## [TASK DESCRIPTION]
Every entry below should be copied exactly, minus the pictures.

## [THE DATA]
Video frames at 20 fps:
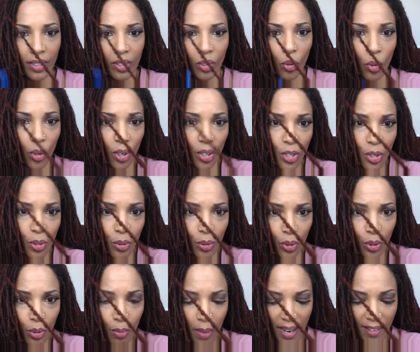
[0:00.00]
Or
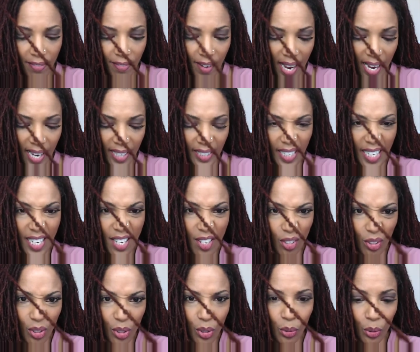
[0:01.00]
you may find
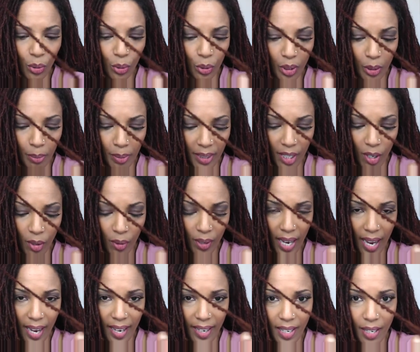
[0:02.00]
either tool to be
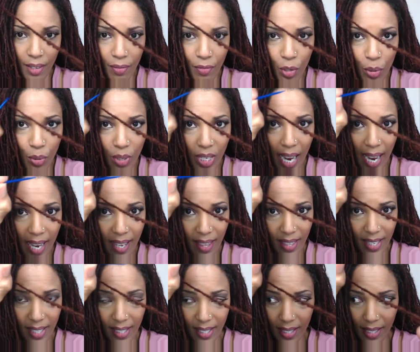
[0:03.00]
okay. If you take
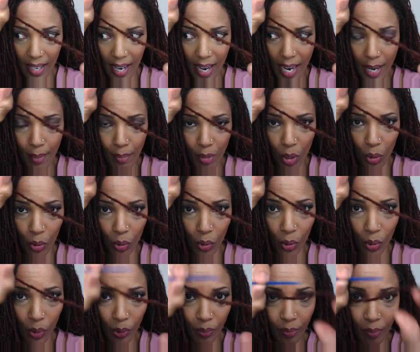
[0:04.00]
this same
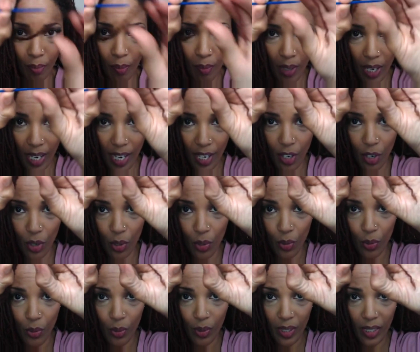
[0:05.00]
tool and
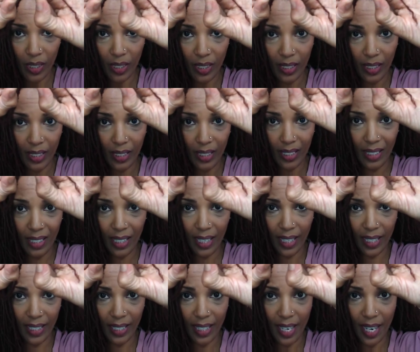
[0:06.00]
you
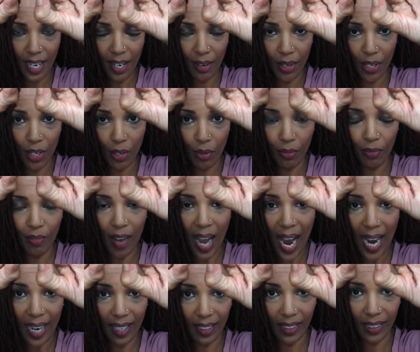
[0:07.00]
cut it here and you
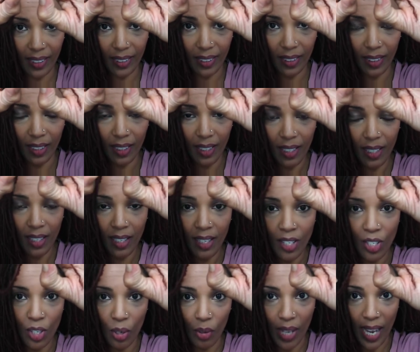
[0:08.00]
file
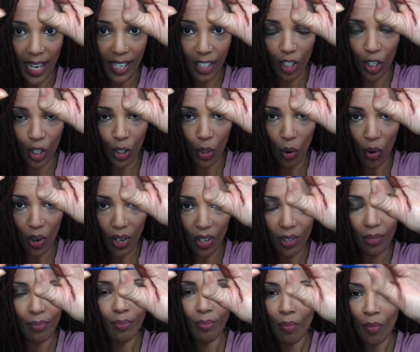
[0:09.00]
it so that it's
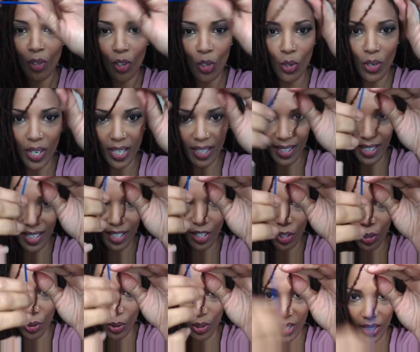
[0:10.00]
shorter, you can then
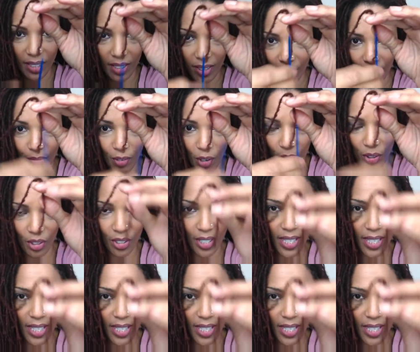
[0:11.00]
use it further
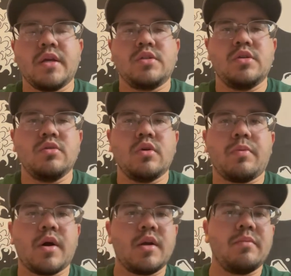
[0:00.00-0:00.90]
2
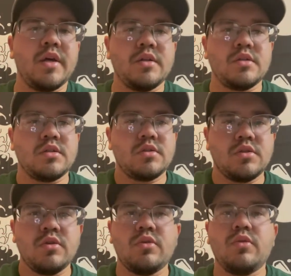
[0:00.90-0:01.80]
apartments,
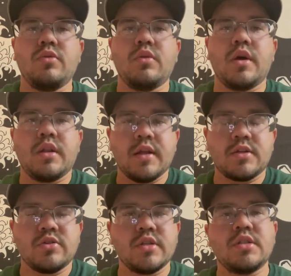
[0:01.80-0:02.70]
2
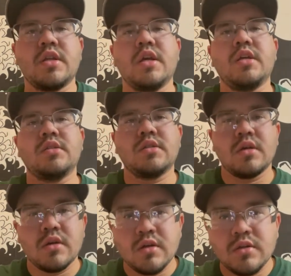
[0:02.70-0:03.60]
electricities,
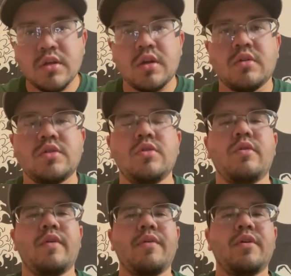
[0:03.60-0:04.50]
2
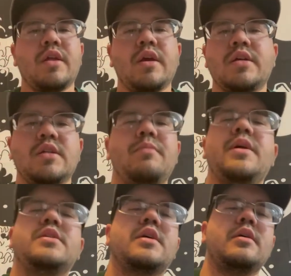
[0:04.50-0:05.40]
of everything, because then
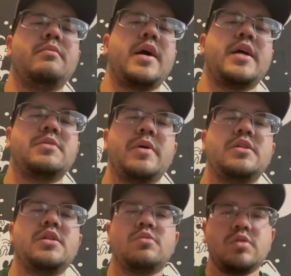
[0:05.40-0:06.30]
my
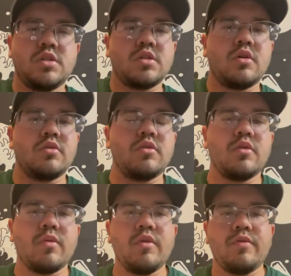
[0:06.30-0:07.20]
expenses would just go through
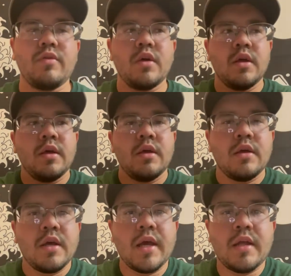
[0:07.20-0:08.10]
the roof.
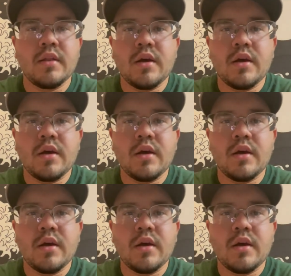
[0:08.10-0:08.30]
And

## [OUTPUT FOR THIS EXERCISE]
Video frames at 20 fps:
[0:00.00]
Or
[0:01.00]
you may find
[0:02.00]
either tool to be
[0:03.00]
okay. If you take
[0:04.00]
this same
[0:05.00]
tool and
[0:06.00]
you
[0:07.00]
cut it here and you
[0:08.00]
file
[0:09.00]
it so that it's
[0:10.00]
shorter, you can then
[0:11.00]
use it further
[0:00.00-0:00.90]
2
[0:00.90-0:01.80]
apartments,
[0:01.80-0:02.70]
2
[0:02.70-0:03.60]
electricities,
[0:03.60-0:04.50]
2
[0:04.50-0:05.40]
of everything, because then
[0:05.40-0:06.30]
my
[0:06.30-0:07.20]
expenses would just go through
[0:07.20-0:08.10]
the roof.
[0:08.10-0:08.30]
And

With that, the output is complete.